Haemocytometer ditemukan oleh Louis Charles dan terdiri dari sebuah slide mikroskop kaca tebal dengan lekukan persegi panjang yang menciptakan sebuah kamar. Ruangan atau kamar tersebut diukir dengan laser grid tergores garis tegak lurus. Perangkat tersebut dibuat dengan hati-hati sehingga daerah yang dibatasi oleh garis diketahui dan kedalaman ruang tersebut telah diketahui. Oleh karena itu, alat tersebut berguna untuk menghitung jumlah sel atau partikel dalam suatu volume cairan tertentu, sehingga dapat menghitung konsentrasi dalam cairan secara keseluruhan (Pelczar, 2011).

Haemocytometer sering digunakan untuk menghitung sel-sel darah, organel dalam sel, sel-sel darah dalam cairan tulang punggung ke otak setelah melakukan tusukan lumbal atau jenis sel lain (Waluyo, 2009).

Cara menghitung sel individu didalam volume sangat kecil biasanya dilakukan dengan Counting Chamber. Counting Chamber diatur sedemikian rupa sehingga kotak-kotak dengan luas tertentu dengan lapisan cairan dengan kedalaman yang diketahui dapat dimasukkan diantara gelas objek dengan gelas tutup. Akibatnnya volume cairan yang menutupi setiap kotak diketahui dengan tepat. Perhitungan langsung ini dikenal dengan jumlah sel total (Stainer, 2007).

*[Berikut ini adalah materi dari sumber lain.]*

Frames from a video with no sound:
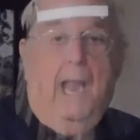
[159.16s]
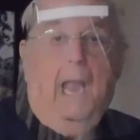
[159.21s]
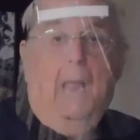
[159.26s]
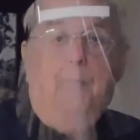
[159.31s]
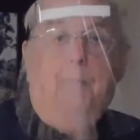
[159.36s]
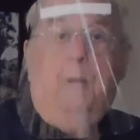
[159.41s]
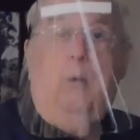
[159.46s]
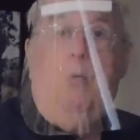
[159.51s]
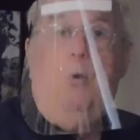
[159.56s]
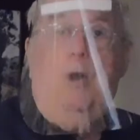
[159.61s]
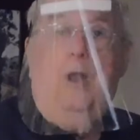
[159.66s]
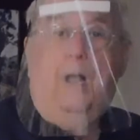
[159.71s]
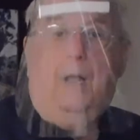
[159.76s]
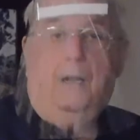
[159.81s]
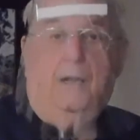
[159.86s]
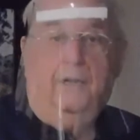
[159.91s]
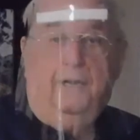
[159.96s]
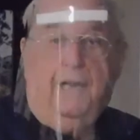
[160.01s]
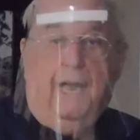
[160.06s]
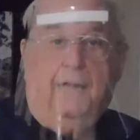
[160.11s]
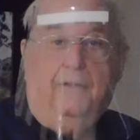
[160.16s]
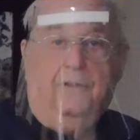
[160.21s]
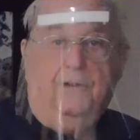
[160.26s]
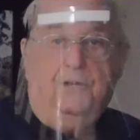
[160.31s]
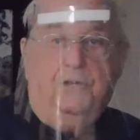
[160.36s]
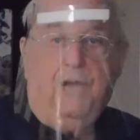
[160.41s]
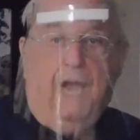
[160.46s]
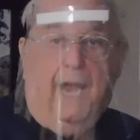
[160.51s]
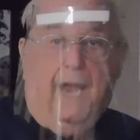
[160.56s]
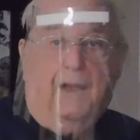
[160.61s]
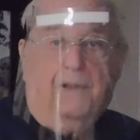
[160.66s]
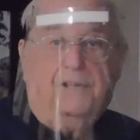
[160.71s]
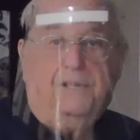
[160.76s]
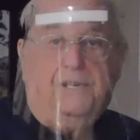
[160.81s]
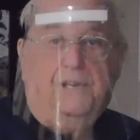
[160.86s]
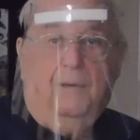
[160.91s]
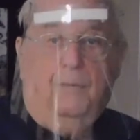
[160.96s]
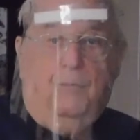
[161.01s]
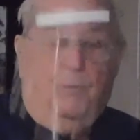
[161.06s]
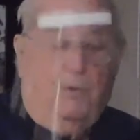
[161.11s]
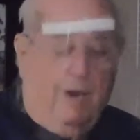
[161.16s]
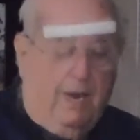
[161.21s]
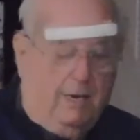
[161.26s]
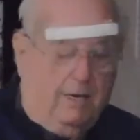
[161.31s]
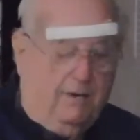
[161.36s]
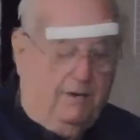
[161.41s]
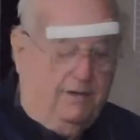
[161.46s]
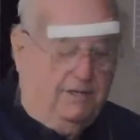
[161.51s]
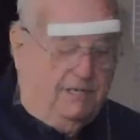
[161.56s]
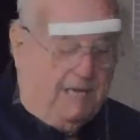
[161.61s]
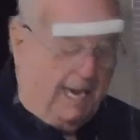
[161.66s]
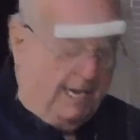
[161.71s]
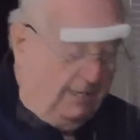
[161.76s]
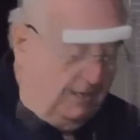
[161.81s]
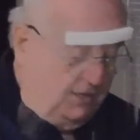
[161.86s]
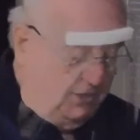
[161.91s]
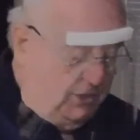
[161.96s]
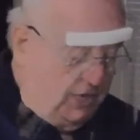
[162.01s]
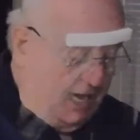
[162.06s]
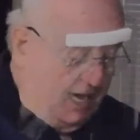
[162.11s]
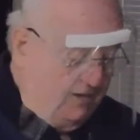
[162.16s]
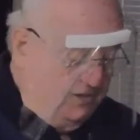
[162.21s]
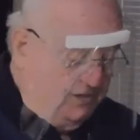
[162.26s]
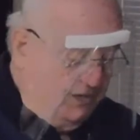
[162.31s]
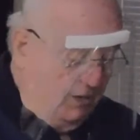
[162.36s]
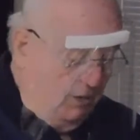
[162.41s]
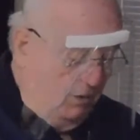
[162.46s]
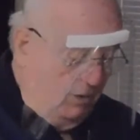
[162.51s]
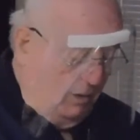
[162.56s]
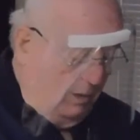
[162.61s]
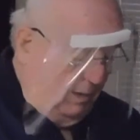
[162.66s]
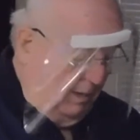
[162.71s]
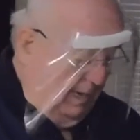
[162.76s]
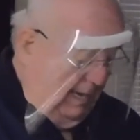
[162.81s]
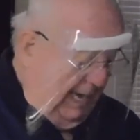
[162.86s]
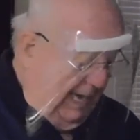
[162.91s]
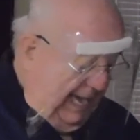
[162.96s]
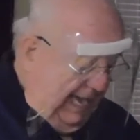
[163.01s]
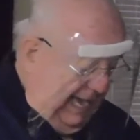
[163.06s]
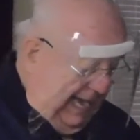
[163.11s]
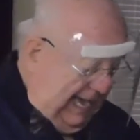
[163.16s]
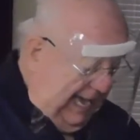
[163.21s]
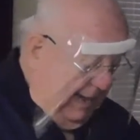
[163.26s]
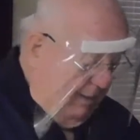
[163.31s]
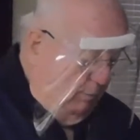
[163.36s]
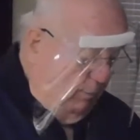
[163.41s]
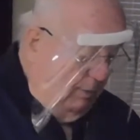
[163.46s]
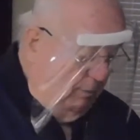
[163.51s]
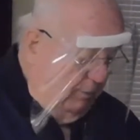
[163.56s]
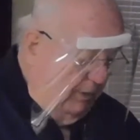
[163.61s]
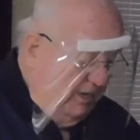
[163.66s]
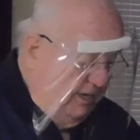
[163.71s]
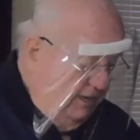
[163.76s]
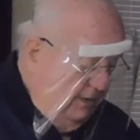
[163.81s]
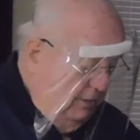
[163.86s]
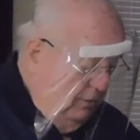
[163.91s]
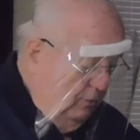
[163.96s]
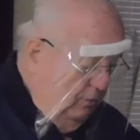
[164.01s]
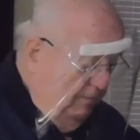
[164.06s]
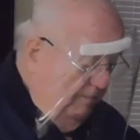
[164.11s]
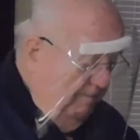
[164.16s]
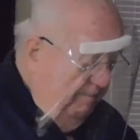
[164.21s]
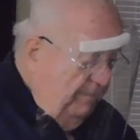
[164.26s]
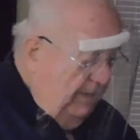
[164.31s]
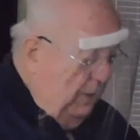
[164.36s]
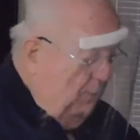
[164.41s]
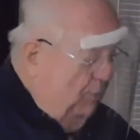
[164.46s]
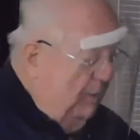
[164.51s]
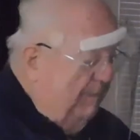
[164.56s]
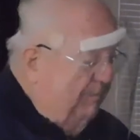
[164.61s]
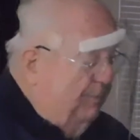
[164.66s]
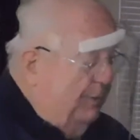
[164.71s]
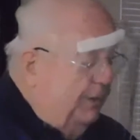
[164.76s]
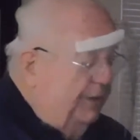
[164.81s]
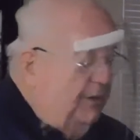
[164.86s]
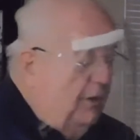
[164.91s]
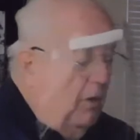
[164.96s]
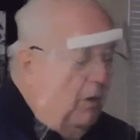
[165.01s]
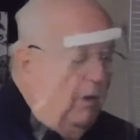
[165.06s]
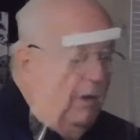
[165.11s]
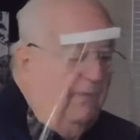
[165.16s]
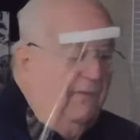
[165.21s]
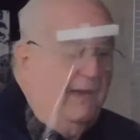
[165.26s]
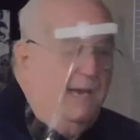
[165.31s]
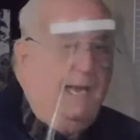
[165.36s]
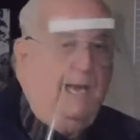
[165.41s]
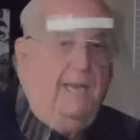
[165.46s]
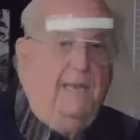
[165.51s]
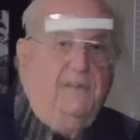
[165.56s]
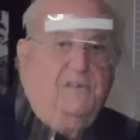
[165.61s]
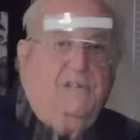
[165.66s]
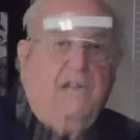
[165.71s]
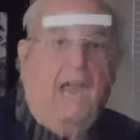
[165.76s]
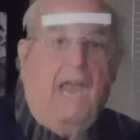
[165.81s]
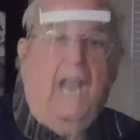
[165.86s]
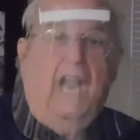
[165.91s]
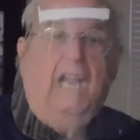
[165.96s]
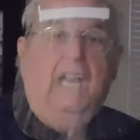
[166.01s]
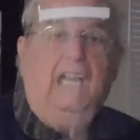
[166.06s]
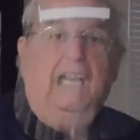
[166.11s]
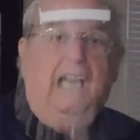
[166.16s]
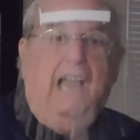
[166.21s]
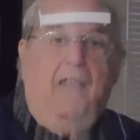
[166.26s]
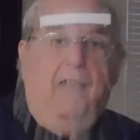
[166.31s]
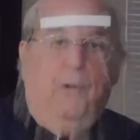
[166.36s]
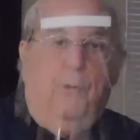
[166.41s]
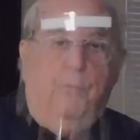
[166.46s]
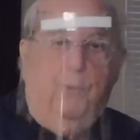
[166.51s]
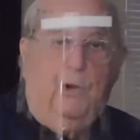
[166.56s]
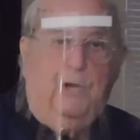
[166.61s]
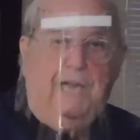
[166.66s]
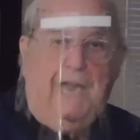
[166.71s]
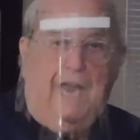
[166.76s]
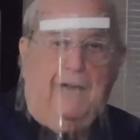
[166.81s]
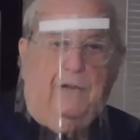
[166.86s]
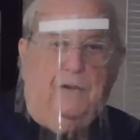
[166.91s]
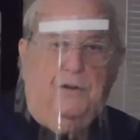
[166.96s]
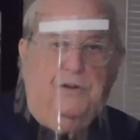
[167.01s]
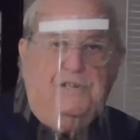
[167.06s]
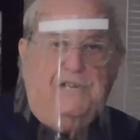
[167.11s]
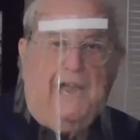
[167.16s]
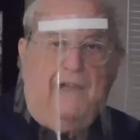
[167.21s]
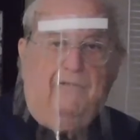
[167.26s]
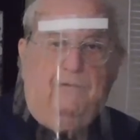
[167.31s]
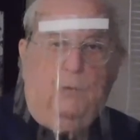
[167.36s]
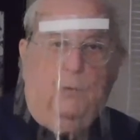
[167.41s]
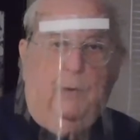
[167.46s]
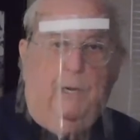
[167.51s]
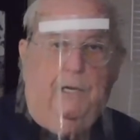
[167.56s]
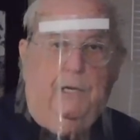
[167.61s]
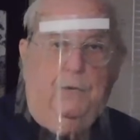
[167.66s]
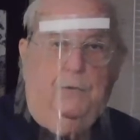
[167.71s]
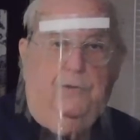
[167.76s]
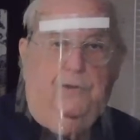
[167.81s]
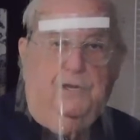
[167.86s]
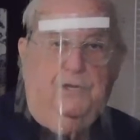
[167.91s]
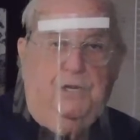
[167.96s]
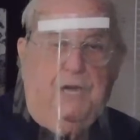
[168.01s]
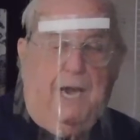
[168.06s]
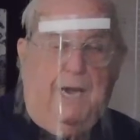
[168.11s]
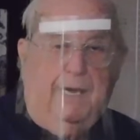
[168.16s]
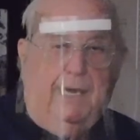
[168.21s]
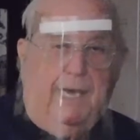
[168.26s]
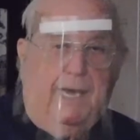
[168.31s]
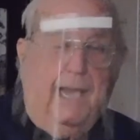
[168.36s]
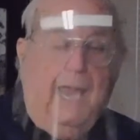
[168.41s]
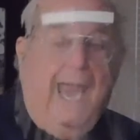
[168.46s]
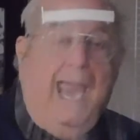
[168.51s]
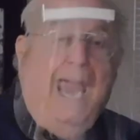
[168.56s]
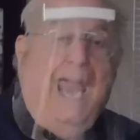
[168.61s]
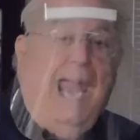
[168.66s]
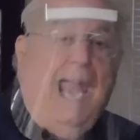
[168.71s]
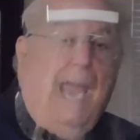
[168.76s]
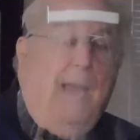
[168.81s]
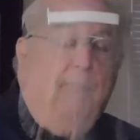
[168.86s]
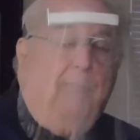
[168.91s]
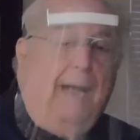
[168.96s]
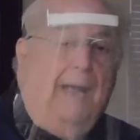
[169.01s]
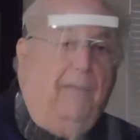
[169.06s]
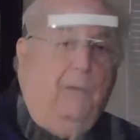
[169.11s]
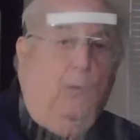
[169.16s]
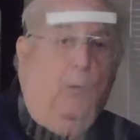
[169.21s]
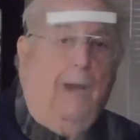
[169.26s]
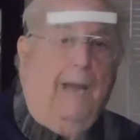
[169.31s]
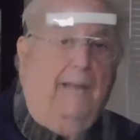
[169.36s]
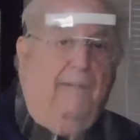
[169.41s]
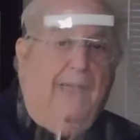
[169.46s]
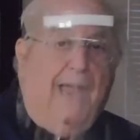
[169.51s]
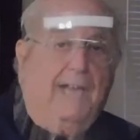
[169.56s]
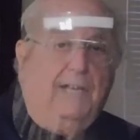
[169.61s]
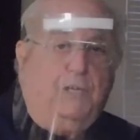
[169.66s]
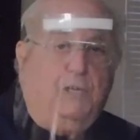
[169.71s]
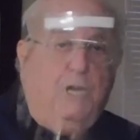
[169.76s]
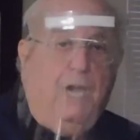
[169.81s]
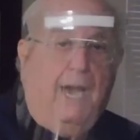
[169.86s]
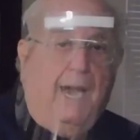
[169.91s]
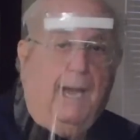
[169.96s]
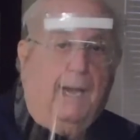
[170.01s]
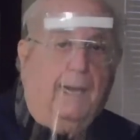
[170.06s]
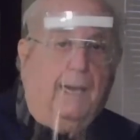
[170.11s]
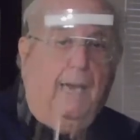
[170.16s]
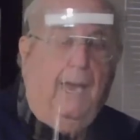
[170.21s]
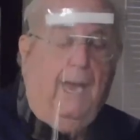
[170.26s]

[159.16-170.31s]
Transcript: but we're not going to take the chance. We're not going to take the chance at all. And what we do, we put on these leather protectors after we do the checking. And by the way, that check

Pada perhitungan mikroskopis langsung, sampel ditaruh disuatu ruang hitung seperti Haemocytometer dan jumlah sel ditentukan secara langsung dengan bantuan mikroskop. Keuntungan metode ini ialah pelaksaannya adalah cepat dan tidak memerlukan banyak peralatan. Namun kelemahannya ialah tidak dapat 80 membedakan sel-sel yang hidup dan yang mati. Dengan perkataan lain hasil yang diperoleh ialah jumlah total sel yang didalam populasi (Campbell, 2009).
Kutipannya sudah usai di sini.